Search code examples
pythonalgorithmdictionaryhashmaphashtable

How to implement consistent hashing of integer type keys in Python custom dictionary?


I am trying to build a dictionary from scratch in Python. I have done most of the work but am stuck on a little problem. First, I will start by saying that I am using the inbuilt Python hash() to get the hash_result of the key (key can be int or str) then the index is formed by the hash_result % capacity of dictionary. If the key is a string of characters, everything works fine. As soon as the key is an integer, my custom dictionary breaks. Sometimes everything works, other times, the key gets hash value 0 (for instance) when adding to the dictionary, but the same key returns hash value 4 (for instance) when searching for the key in the dictionary which returns a KeyError since the key is mapped at index 0 and not 4. I believe that at first, the index is calculated by hash(key) % capacity(4 for instance), but as soon as the capacity gets increased x2, the index that is returned by the function hash(key) % capacity(now 8 because x2) is different which results in the problem. I saw this formula in Wikipedia (hash(key) % capacity). I am interested in learning if this is the problem I am facing or if not, what is actually causing this unwanted behavior and how to tackle it. Here is my code below:

    class MyDictionary:
    
    __LOAD_FACTOR_LIMIT = 0.75
    __DEFAULT_CAPACITY = 4
    
    def __init__(self):
        self.__capacity = self.__DEFAULT_CAPACITY
        self.__keys = [[] for i in range(self.__capacity)]
        self.__values = [[] for i in range(self.__capacity)]

    @property
    def keys(self):
        return [item for current_list in self.__keys for item in current_list]

    @property
    def values(self):
        return [value for value_list in self.__values for value in value_list]
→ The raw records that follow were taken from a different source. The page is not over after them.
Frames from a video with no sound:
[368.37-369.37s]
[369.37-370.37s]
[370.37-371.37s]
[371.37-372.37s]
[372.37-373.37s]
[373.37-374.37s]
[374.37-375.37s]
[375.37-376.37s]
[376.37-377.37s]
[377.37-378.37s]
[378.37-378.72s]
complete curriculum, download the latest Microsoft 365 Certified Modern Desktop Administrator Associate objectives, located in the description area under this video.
    def __setitem__(self, key, value):
        while self.__compute_load_factor() >= self.__LOAD_FACTOR_LIMIT:
            self.__extend_dict()

        index_hash = self.__hash_function(key)

        if self.__is_key_in_dict(index_hash, key):
            self.__set_value_to_an_existing_key(index_hash, key, value)
            return

        self.__set_value_to_a_new_key(index_hash, key, value)
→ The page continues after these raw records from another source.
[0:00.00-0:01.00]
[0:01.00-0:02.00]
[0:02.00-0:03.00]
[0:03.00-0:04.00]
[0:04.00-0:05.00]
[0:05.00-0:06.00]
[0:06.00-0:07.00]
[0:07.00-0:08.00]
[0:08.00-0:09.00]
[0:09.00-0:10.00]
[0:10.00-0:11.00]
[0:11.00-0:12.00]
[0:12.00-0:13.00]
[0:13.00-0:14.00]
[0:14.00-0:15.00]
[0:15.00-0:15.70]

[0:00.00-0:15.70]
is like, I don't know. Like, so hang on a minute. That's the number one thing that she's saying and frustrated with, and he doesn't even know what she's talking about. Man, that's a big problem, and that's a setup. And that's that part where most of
    def __getitem__(self, key):
        index_hash = self.__hash_function(key)
        if self.__is_key_in_dict(index_hash, key):
            index_bucket = self.__get_index_bucket(index_hash, key)
            return self.__values[index_hash][index_bucket]
        raise KeyError('Key is not in dictionary!')

    def __str__(self):
        key_values = zip(self.keys, self.values)
        result = '{' + ", ".join([f"{key}: {value}"
                                  if isinstance(key, int) else f"'{key}': {value}"
                                  for key, value in key_values]) + '}'
        return result

    def __hash_function(self, key):
        index_hash = hash(key) % self.__capacity
        return index_hash

    def __is_key_in_dict(self, index_hash, key):
        if key in self.__keys[index_hash]:
            return True
        return False

    def __get_index_bucket(self, index_hash, key):
        index_bucket = self.__keys[index_hash].index(key)
        return index_bucket

    def __extend_dict(self):
        self.__keys += [[] for i in range(self.__capacity)]
        self.__values += [[] for i in range(self.__capacity)]
        self.__capacity *= 2

    def __set_value_to_an_existing_key(self, index_hash, key, value):
        index_bucket = self.__get_index_bucket(index_hash, key)
        self.__values[index_hash][index_bucket] = value

    def __set_value_to_a_new_key(self, index_hash, key, value):
        self.__keys[index_hash].append(key)
        self.__values[index_hash].append(value)

    def __compute_load_factor(self):
        k = len(self.__keys)
        n = len([bucket for bucket in self.__keys if bucket])
        return n / k

    def get(self, key, return_value=None):
        try:
            index_hash = self.__hash_function(key)
            index_bucket = self.__get_index_bucket(index_hash, key)
            if self.__is_key_in_dict(index_hash, key):
                return self.__keys[index_hash][index_bucket]
            raise KeyError('Key is not in dictionary!')
        except KeyError:
            return return_value

    def add(self):
        pass

    def pop(self):
        pass

    def clear(self):
        self.__capacity = self.__DEFAULT_CAPACITY
        self.__keys = [[] for i in range(self.__capacity)]
        self.__values = [[] for i in range(self.__capacity)]

    def items(self):
        zipped_key_value = zip(self.keys, self.values)
        return [item for item in zipped_key_value]



dictionary = MyDictionary()
dictionary.add()
dictionary[4] = 'hey'
dictionary['2'] = 'cya'
dictionary['4'] = 'welcome'
dictionary['5'] = 'welcome'
dictionary['32'] = 'heya'
dictionary['31'] = 'heya'
dictionary['36'] = 'heya'
dictionary['34'] = 'heya'
print(dictionary[4])

Solution

  • This is because you increase the capacity (stored in the __capacity attribute) by calling the __extend_dict method when the load is over a threshold, which makes the indices of the buckets in which the existing values are stored no longer valid, since you always derive the indices by taking the modulo of the capacity.

    You should therefore re-insert the existing keys and values at their new indices every time you increase the dict's capacity:

    def __extend_dict(self):
        self.__capacity *= 2
        new_keys = [[] for _ in range(self.__capacity)]
        new_values = [[] for _ in range(self.__capacity)]
        for keys, values in zip(self.__keys, self.__values):
            for key, value in zip(keys, values):
                index_hash = self.__hash_function(key)
                new_keys[index_hash].append(key)
                new_values[index_hash].append(value)
        self.__keys = new_keys
        self.__values = new_values
    

    Demo: https://replit.com/@blhsing/NewEnchantingPerimeter